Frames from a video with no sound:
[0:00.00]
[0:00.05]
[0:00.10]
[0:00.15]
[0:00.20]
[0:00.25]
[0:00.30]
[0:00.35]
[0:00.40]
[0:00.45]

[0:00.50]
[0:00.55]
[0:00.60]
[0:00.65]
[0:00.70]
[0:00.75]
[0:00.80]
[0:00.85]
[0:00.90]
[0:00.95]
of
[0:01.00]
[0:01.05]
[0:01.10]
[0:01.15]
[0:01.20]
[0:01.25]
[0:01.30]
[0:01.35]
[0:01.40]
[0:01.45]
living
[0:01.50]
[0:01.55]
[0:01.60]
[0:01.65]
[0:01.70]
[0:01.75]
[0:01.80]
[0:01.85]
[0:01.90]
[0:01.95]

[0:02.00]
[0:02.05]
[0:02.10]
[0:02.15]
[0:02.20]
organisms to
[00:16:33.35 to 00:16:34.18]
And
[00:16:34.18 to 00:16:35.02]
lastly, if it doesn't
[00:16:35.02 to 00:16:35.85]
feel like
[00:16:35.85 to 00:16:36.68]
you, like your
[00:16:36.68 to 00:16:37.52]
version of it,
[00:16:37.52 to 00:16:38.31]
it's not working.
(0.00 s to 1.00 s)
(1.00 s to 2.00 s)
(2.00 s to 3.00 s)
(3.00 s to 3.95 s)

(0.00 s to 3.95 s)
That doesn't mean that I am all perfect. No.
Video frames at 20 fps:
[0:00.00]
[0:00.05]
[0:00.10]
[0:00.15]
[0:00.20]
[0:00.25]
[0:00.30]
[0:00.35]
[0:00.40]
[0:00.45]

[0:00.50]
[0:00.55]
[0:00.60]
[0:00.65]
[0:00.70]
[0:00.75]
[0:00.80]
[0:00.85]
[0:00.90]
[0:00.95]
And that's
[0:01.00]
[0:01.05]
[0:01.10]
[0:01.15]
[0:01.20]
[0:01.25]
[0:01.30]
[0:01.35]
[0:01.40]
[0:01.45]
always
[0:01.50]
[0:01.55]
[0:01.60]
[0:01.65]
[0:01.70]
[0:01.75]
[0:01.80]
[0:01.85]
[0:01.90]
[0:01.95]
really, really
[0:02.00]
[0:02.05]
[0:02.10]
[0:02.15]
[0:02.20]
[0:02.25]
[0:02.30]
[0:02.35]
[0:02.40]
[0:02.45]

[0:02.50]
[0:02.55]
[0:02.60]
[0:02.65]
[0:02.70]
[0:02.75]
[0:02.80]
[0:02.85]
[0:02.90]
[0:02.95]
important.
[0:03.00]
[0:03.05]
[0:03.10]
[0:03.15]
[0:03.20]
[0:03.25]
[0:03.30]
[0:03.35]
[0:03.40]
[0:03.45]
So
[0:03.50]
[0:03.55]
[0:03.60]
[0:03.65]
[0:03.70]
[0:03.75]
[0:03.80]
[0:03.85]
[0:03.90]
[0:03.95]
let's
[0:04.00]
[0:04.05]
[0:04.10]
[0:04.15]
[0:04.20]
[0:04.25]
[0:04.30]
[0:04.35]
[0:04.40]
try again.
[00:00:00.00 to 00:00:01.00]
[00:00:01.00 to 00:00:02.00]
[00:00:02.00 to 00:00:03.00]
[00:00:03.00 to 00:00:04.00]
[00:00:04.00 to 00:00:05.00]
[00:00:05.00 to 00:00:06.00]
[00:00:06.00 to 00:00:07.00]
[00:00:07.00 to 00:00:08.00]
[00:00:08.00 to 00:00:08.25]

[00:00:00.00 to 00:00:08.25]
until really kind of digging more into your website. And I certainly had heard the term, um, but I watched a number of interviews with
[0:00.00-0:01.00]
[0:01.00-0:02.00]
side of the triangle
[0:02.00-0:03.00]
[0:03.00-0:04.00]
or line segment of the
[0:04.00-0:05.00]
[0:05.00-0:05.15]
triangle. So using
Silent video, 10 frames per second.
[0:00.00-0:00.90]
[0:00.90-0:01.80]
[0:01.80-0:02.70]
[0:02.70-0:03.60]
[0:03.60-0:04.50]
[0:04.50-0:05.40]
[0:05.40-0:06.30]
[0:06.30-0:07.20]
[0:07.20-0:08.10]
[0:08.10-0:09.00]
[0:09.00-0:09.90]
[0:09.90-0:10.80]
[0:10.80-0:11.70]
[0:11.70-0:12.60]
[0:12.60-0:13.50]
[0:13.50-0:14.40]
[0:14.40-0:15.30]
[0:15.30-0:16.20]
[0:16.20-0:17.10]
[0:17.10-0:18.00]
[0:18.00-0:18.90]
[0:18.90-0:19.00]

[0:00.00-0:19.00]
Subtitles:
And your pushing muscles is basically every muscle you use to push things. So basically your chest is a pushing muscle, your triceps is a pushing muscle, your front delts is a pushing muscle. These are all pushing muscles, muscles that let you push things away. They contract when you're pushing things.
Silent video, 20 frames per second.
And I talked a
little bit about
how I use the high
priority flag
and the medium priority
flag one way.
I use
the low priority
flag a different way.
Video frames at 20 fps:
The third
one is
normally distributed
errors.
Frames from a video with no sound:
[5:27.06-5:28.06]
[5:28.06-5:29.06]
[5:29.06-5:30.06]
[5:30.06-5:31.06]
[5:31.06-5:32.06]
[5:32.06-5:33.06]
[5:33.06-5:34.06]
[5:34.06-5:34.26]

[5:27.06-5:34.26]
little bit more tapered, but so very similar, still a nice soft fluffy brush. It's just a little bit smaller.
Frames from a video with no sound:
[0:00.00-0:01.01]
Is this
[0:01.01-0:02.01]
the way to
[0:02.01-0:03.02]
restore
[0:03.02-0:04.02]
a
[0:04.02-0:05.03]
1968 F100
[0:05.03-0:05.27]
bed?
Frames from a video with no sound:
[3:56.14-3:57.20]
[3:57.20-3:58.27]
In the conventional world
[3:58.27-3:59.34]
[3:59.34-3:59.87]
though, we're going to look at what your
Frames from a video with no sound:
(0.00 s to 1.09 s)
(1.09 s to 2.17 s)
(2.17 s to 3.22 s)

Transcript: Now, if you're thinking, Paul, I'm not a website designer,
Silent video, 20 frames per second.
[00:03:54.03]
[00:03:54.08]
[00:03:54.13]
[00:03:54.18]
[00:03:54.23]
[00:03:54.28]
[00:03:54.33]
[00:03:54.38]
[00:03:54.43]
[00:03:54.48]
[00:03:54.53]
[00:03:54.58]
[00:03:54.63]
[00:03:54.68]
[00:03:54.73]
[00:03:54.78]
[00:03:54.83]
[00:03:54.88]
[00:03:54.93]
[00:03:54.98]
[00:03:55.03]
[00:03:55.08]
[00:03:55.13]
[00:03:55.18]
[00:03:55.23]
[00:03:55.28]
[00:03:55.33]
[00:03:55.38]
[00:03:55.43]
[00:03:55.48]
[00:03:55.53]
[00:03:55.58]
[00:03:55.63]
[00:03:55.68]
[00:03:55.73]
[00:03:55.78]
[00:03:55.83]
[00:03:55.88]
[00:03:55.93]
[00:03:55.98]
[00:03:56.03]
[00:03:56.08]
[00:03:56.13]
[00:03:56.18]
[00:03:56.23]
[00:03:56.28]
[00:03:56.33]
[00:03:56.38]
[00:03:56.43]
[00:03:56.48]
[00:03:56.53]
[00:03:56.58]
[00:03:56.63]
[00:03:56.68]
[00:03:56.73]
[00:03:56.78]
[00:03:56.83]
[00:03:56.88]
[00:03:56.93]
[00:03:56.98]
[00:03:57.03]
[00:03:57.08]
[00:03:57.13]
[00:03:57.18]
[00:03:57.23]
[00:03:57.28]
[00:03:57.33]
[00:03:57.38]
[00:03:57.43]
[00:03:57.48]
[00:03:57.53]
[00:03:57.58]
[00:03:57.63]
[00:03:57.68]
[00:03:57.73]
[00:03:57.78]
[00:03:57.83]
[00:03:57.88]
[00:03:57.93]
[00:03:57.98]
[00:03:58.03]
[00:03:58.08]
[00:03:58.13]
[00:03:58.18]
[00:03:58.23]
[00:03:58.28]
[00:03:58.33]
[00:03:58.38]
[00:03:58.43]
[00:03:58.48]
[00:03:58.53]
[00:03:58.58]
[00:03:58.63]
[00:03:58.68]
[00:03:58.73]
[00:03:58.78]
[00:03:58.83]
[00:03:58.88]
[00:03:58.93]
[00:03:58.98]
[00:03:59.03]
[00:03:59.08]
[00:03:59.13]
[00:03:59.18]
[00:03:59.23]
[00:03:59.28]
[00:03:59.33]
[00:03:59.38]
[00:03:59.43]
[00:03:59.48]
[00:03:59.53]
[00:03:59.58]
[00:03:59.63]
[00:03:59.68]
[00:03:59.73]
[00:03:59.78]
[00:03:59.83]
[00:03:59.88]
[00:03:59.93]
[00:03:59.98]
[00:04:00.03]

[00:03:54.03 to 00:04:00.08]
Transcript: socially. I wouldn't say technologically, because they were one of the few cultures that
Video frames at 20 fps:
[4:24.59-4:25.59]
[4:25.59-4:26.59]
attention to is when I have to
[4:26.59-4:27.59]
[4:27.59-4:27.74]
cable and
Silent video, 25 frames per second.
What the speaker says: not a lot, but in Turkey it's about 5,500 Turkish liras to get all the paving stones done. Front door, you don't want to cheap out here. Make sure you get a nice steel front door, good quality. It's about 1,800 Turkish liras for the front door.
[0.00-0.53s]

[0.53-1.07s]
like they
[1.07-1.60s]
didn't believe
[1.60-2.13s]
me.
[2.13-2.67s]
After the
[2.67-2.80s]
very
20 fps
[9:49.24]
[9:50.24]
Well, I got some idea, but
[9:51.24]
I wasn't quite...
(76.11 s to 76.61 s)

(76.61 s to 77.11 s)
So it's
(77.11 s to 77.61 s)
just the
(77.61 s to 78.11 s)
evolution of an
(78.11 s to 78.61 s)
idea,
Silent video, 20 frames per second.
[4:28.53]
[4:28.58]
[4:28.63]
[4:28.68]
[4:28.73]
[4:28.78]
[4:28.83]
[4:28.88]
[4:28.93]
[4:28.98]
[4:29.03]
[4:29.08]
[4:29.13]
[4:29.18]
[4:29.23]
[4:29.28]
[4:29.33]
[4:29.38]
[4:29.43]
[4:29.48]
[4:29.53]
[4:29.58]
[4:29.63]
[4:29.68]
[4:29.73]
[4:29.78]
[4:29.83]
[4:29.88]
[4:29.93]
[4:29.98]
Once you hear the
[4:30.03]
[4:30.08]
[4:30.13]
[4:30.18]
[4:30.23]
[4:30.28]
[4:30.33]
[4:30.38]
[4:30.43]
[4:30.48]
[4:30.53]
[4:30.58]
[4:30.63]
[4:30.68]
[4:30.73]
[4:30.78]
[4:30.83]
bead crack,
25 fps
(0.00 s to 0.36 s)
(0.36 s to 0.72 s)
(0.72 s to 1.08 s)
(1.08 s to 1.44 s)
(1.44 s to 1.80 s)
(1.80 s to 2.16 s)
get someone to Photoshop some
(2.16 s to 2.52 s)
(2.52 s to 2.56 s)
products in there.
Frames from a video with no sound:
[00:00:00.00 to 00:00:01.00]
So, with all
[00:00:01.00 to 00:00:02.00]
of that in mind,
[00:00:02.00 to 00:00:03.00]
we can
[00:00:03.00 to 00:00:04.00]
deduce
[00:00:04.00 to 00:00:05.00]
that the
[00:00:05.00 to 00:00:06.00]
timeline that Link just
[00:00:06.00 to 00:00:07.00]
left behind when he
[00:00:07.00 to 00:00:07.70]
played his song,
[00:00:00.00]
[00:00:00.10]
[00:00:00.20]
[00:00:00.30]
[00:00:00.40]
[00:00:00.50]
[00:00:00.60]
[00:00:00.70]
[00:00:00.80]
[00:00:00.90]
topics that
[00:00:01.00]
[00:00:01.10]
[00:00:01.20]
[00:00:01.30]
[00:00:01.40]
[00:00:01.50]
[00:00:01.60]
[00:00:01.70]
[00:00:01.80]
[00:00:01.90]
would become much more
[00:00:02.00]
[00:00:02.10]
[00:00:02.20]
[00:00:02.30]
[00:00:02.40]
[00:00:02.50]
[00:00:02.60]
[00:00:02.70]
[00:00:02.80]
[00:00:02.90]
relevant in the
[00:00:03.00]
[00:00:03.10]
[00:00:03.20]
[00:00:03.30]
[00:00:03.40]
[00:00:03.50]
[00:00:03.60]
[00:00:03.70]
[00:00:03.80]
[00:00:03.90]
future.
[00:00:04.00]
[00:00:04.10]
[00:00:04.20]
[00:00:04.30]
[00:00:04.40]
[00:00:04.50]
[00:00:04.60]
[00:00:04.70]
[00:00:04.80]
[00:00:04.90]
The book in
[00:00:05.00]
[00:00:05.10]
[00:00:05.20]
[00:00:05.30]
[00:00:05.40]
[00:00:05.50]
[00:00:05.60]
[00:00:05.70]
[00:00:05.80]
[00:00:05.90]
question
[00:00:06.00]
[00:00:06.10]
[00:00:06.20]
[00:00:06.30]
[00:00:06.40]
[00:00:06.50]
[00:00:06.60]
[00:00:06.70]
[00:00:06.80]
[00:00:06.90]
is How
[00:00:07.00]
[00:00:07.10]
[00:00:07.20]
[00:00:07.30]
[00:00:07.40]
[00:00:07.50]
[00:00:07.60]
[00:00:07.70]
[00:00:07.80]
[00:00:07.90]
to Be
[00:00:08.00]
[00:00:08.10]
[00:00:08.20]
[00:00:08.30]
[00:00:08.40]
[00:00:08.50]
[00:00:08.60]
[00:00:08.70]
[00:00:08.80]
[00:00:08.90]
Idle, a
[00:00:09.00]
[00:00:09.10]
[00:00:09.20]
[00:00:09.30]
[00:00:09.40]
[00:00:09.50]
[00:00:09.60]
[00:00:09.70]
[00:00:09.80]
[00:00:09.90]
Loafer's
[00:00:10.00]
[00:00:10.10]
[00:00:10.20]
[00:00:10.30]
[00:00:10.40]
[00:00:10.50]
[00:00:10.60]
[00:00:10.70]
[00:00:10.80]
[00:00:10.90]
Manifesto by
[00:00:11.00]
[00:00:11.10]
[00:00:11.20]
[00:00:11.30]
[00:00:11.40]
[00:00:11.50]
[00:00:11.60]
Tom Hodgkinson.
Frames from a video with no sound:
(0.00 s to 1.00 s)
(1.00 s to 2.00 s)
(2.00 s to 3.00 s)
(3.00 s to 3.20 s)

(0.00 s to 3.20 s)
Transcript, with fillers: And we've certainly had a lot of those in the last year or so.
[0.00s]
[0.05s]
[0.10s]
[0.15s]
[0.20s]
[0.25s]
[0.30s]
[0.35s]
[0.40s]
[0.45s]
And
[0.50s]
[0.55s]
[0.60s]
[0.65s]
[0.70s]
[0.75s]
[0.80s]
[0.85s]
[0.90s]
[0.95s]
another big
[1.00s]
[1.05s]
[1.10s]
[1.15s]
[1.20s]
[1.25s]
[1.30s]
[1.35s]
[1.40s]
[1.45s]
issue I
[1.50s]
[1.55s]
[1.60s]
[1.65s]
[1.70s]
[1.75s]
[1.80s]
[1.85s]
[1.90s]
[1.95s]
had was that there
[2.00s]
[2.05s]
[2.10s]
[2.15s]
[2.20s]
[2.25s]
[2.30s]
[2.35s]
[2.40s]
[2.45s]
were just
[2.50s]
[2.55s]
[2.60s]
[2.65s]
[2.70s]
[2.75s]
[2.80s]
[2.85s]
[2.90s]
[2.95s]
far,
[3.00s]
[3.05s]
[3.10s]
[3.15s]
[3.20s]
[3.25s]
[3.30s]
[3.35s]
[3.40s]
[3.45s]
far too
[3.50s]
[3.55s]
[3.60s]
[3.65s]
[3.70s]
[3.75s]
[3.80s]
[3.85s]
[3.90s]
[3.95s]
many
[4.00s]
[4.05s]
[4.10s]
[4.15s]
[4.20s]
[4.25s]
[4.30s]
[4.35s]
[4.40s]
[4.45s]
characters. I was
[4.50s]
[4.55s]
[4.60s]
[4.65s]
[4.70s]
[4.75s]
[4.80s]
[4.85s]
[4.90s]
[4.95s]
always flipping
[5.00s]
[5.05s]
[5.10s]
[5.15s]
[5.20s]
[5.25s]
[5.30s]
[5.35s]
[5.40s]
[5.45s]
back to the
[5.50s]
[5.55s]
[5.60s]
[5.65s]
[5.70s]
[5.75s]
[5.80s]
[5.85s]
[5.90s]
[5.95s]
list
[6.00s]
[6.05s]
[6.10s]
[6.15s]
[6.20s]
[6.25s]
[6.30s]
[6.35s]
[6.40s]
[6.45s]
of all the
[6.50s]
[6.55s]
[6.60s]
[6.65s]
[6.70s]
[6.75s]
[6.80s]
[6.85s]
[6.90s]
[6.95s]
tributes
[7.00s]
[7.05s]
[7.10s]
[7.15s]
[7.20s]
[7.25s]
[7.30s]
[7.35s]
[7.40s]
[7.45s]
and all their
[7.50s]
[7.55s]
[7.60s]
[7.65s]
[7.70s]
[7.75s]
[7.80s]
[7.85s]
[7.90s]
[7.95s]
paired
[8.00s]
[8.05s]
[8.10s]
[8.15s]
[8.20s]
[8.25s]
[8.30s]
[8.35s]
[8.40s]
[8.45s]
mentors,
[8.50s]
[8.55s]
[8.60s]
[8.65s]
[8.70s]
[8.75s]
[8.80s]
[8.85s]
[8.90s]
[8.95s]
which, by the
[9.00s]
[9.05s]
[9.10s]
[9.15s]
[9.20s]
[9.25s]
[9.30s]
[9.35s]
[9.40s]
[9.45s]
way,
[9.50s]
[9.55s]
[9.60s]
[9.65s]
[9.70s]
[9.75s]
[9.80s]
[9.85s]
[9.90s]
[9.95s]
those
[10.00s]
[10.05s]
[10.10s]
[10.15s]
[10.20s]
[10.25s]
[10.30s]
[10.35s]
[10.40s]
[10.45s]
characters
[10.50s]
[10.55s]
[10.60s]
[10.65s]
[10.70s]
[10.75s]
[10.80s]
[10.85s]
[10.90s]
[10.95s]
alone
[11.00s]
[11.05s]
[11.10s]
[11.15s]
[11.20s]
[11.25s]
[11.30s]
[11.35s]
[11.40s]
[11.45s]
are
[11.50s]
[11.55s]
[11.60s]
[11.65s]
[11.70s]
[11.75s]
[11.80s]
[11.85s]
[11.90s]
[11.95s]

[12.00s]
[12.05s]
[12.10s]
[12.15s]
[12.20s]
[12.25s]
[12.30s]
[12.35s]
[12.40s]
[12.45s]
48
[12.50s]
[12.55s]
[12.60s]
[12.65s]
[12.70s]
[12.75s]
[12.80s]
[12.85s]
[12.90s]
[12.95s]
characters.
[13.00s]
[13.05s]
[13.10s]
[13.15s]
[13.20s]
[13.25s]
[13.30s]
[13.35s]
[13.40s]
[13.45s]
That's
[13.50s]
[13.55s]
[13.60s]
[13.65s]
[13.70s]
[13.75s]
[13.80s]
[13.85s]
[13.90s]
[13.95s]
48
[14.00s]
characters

Assignment: What do the lines above say from the one containing "[00:00:04.20]" down to the one containing "[00:00:07.40]"? Return them exactly, both end lines included, and only them.

Result for this exercise:
[00:00:04.20]
[00:00:04.30]
[00:00:04.40]
[00:00:04.50]
[00:00:04.60]
[00:00:04.70]
[00:00:04.80]
[00:00:04.90]
The book in
[00:00:05.00]
[00:00:05.10]
[00:00:05.20]
[00:00:05.30]
[00:00:05.40]
[00:00:05.50]
[00:00:05.60]
[00:00:05.70]
[00:00:05.80]
[00:00:05.90]
question
[00:00:06.00]
[00:00:06.10]
[00:00:06.20]
[00:00:06.30]
[00:00:06.40]
[00:00:06.50]
[00:00:06.60]
[00:00:06.70]
[00:00:06.80]
[00:00:06.90]
is How
[00:00:07.00]
[00:00:07.10]
[00:00:07.20]
[00:00:07.30]
[00:00:07.40]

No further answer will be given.